- YOUR TASK -
Verbatim repeat, images excluded. Give each entry again as written.

- GIVEN ENTRIES -

....

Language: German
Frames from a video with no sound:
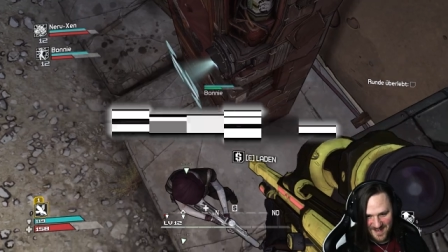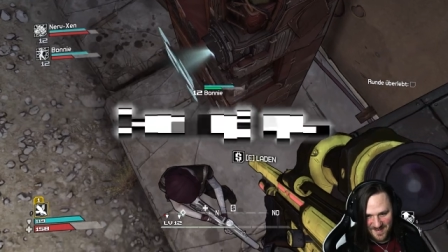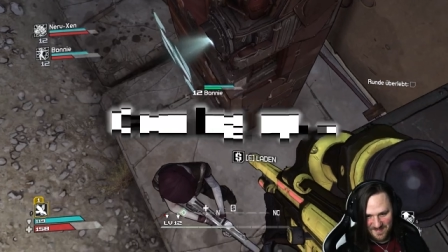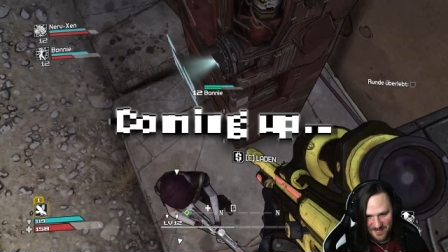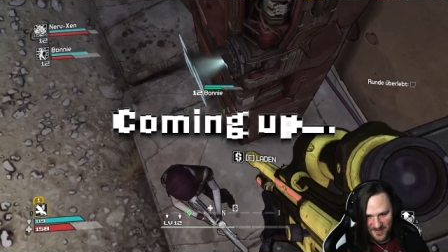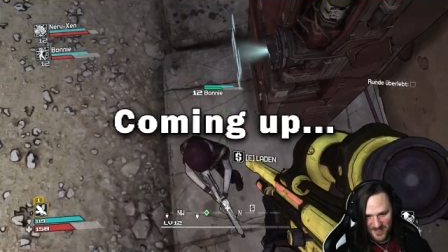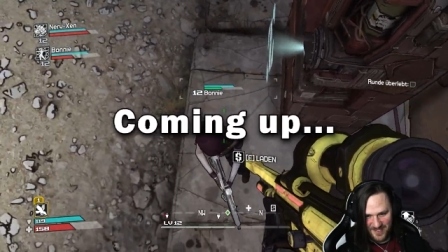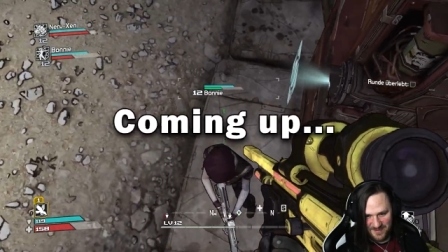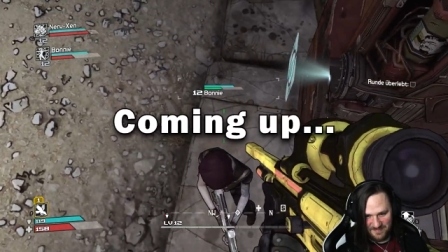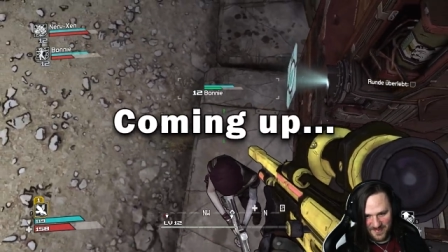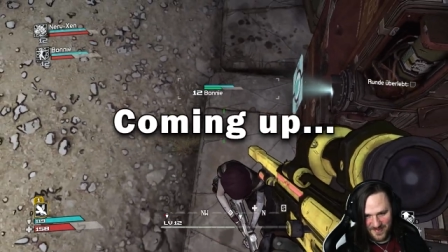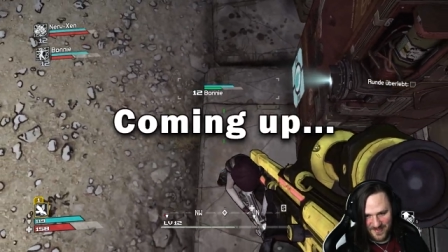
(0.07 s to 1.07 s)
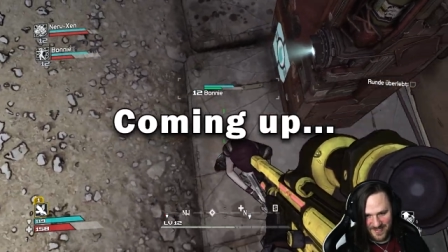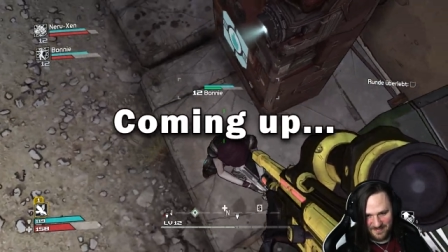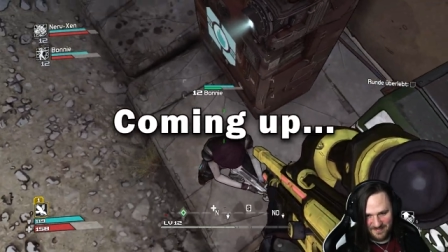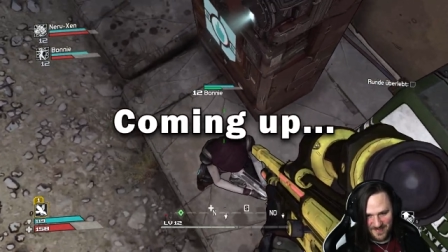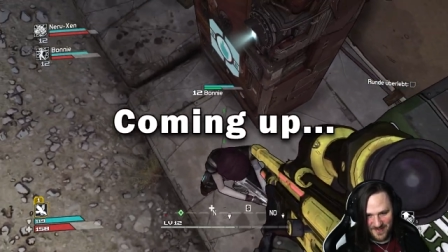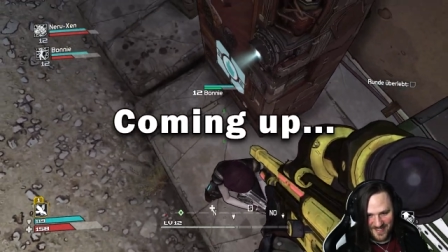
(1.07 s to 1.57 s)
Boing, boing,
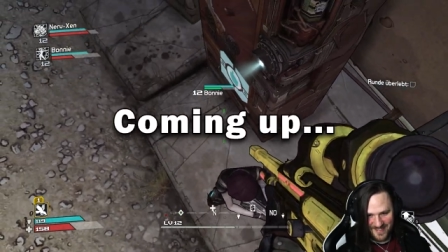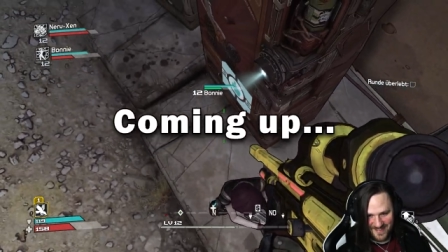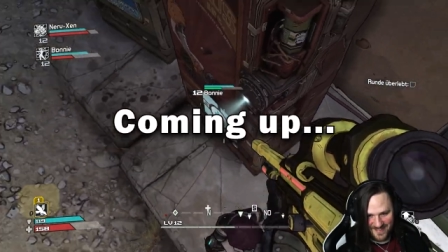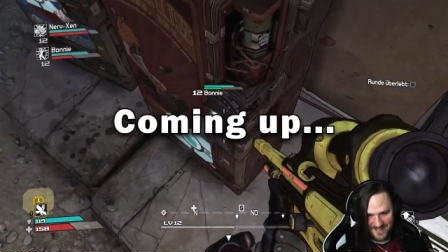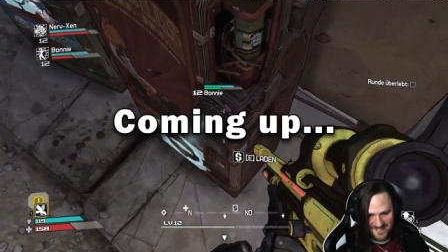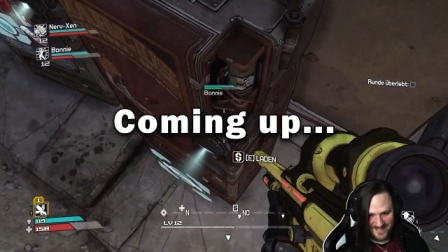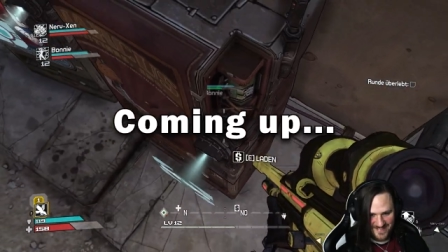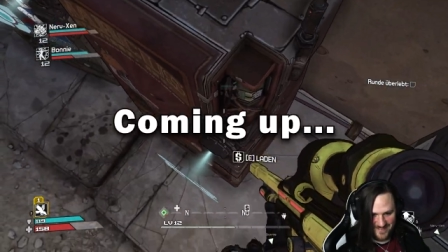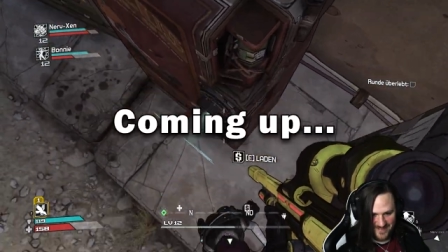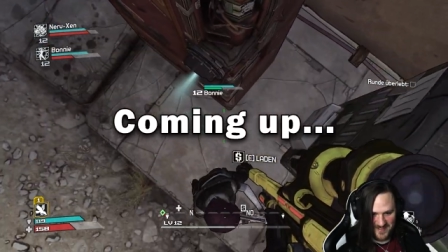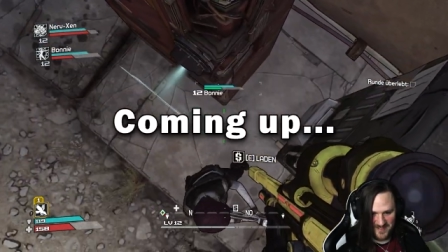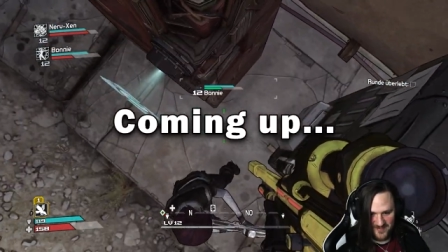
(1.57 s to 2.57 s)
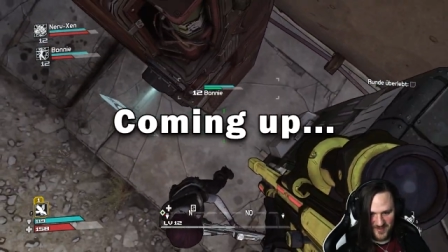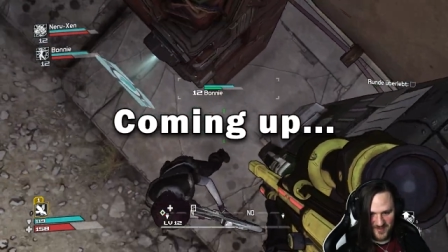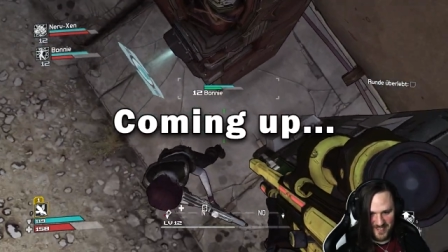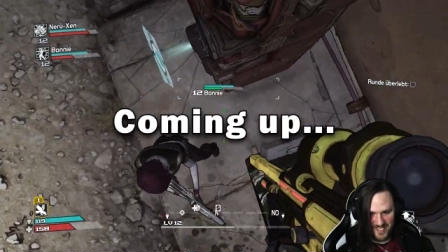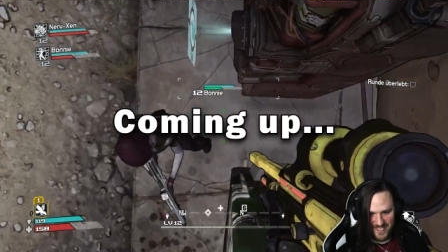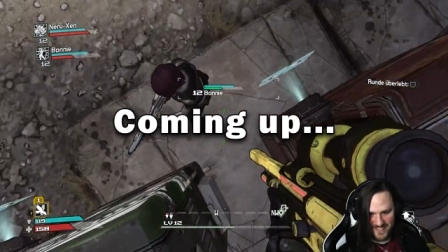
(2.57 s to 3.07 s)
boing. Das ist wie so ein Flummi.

....

- WRITTEN SOLUTION -
Language: German
Frames from a video with no sound:
(0.07 s to 1.07 s)
(1.07 s to 1.57 s)
Boing, boing,
(1.57 s to 2.57 s)
(2.57 s to 3.07 s)
boing. Das ist wie so ein Flummi.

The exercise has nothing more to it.